--- ENTRIES SUPPLIED ---

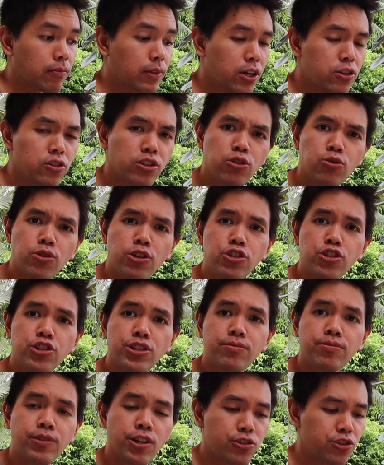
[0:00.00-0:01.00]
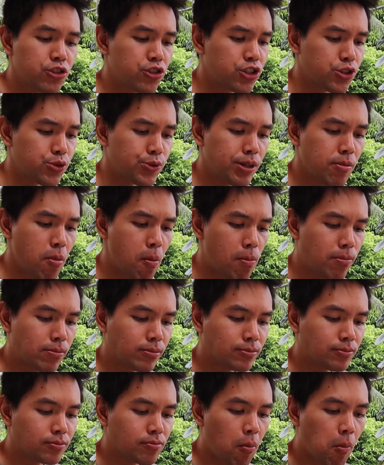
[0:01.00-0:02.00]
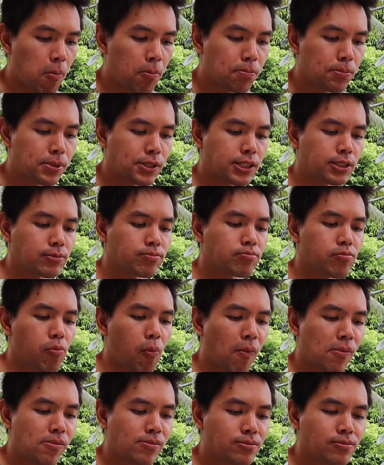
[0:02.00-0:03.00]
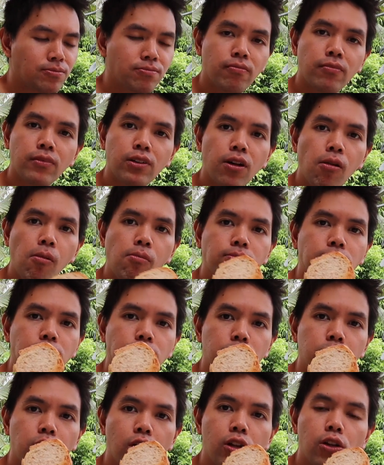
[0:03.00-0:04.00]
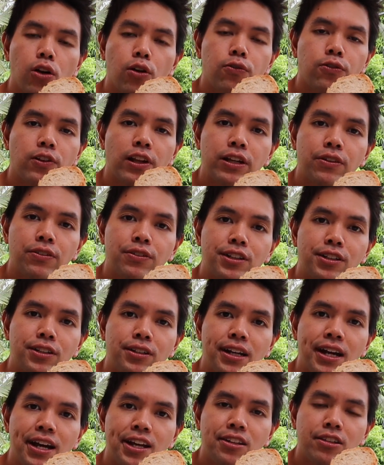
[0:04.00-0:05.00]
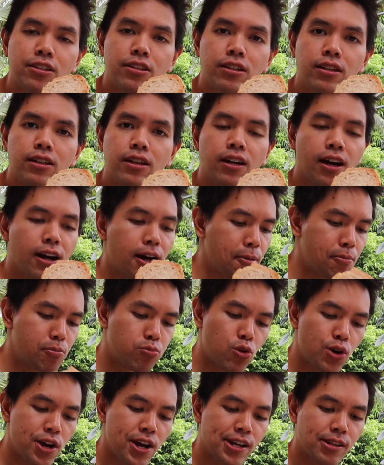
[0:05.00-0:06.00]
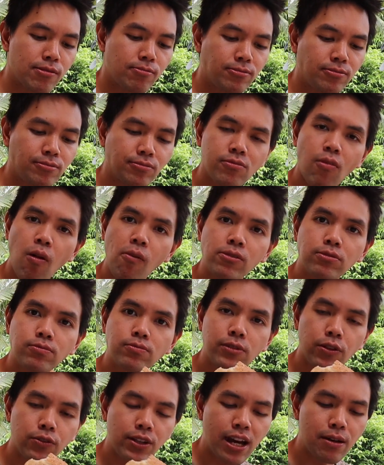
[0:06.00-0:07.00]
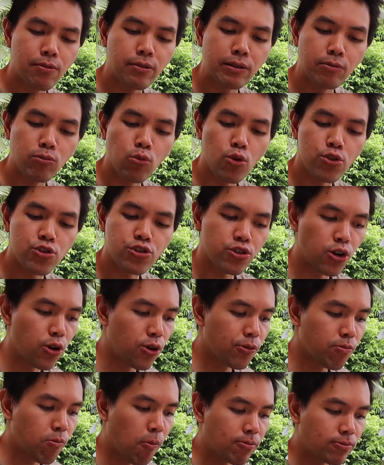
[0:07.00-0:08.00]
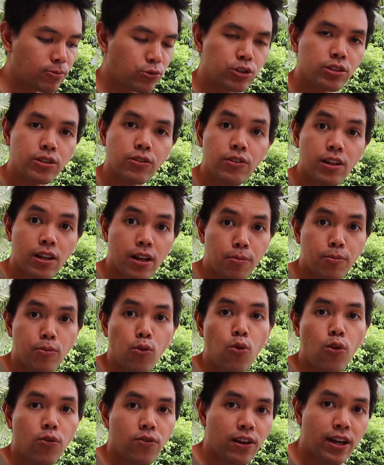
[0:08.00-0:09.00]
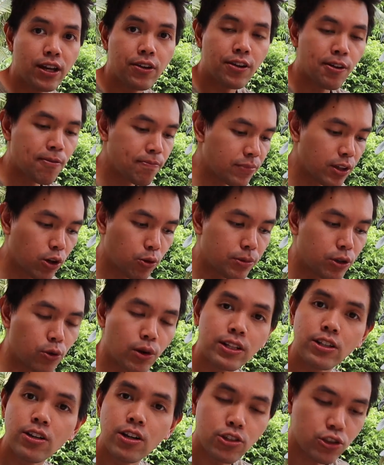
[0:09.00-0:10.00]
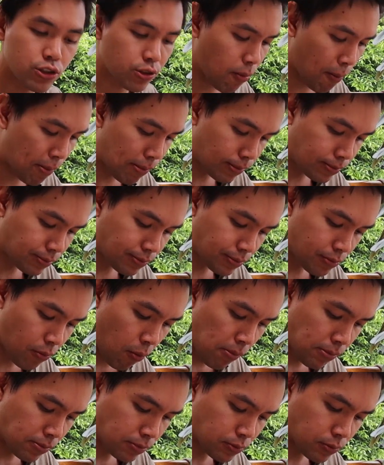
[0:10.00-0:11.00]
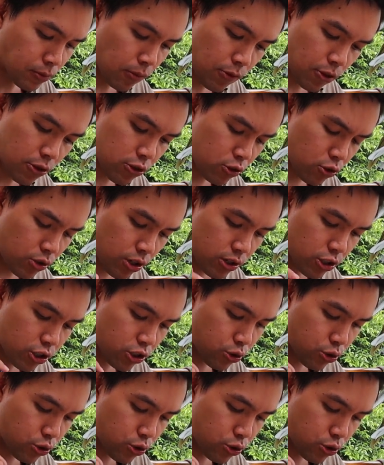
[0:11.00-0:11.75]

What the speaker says: Nice and crunchy, nice and chewy, but not a lot of flavor in the bread. If they added more salt to develop more flavor, that would be quite nice. Let's try the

---

**DIRECTIONS:** I would like the material repeated in full and exactly, with its images omitted.

**TASK OUTPUT:**
[0:00.00-0:01.00]
[0:01.00-0:02.00]
[0:02.00-0:03.00]
[0:03.00-0:04.00]
[0:04.00-0:05.00]
[0:05.00-0:06.00]
[0:06.00-0:07.00]
[0:07.00-0:08.00]
[0:08.00-0:09.00]
[0:09.00-0:10.00]
[0:10.00-0:11.00]
[0:11.00-0:11.75]

What the speaker says: Nice and crunchy, nice and chewy, but not a lot of flavor in the bread. If they added more salt to develop more flavor, that would be quite nice. Let's try the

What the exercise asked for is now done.